### [BRIEF]
Exclude the images, then return every line below exactly as written.

### [LISTED ENTRIES]

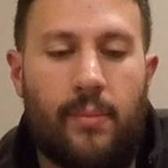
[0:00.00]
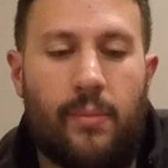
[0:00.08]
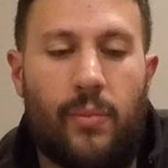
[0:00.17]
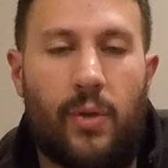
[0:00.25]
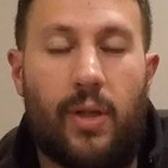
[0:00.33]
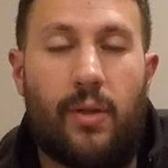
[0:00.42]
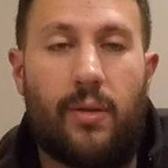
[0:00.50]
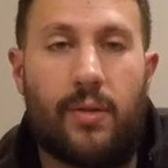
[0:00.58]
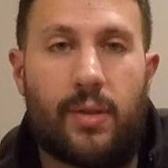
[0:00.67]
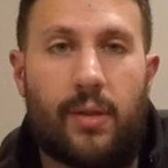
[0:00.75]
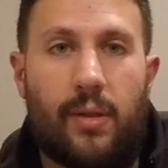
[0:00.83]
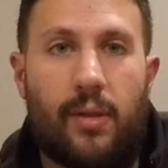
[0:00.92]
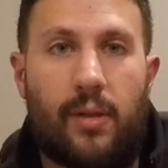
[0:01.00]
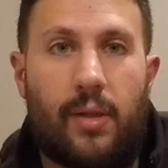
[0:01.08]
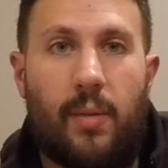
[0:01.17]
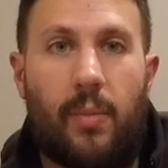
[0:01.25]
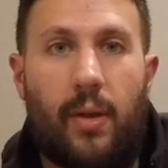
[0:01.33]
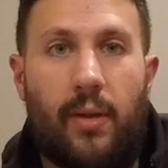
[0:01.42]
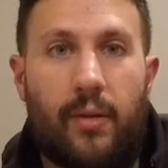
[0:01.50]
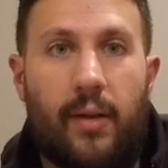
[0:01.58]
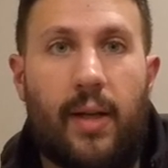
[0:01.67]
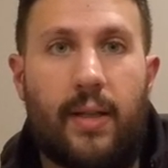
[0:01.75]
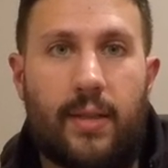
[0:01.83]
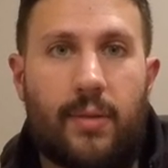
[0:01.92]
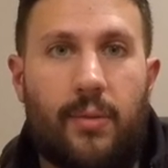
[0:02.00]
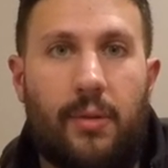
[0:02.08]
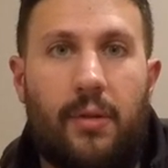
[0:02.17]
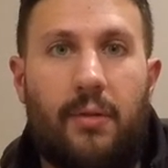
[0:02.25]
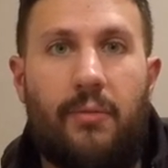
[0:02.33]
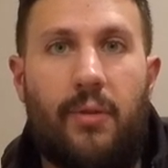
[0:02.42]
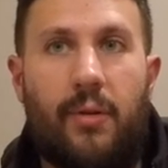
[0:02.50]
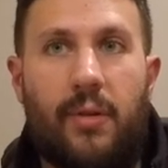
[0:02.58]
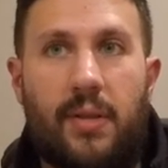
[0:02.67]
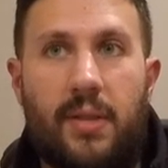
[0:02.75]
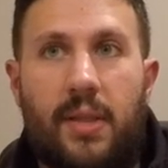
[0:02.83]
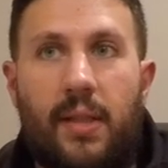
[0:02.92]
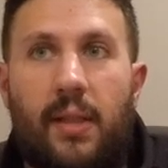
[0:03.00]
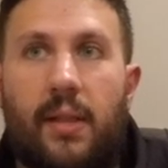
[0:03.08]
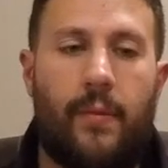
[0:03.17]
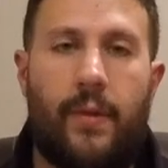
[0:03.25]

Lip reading: I know there's a couple other guys that were looking forward to seeing it.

### [ANSWER AREA]
[0:00.00]
[0:00.08]
[0:00.17]
[0:00.25]
[0:00.33]
[0:00.42]
[0:00.50]
[0:00.58]
[0:00.67]
[0:00.75]
[0:00.83]
[0:00.92]
[0:01.00]
[0:01.08]
[0:01.17]
[0:01.25]
[0:01.33]
[0:01.42]
[0:01.50]
[0:01.58]
[0:01.67]
[0:01.75]
[0:01.83]
[0:01.92]
[0:02.00]
[0:02.08]
[0:02.17]
[0:02.25]
[0:02.33]
[0:02.42]
[0:02.50]
[0:02.58]
[0:02.67]
[0:02.75]
[0:02.83]
[0:02.92]
[0:03.00]
[0:03.08]
[0:03.17]
[0:03.25]

Lip reading: I know there's a couple other guys that were looking forward to seeing it.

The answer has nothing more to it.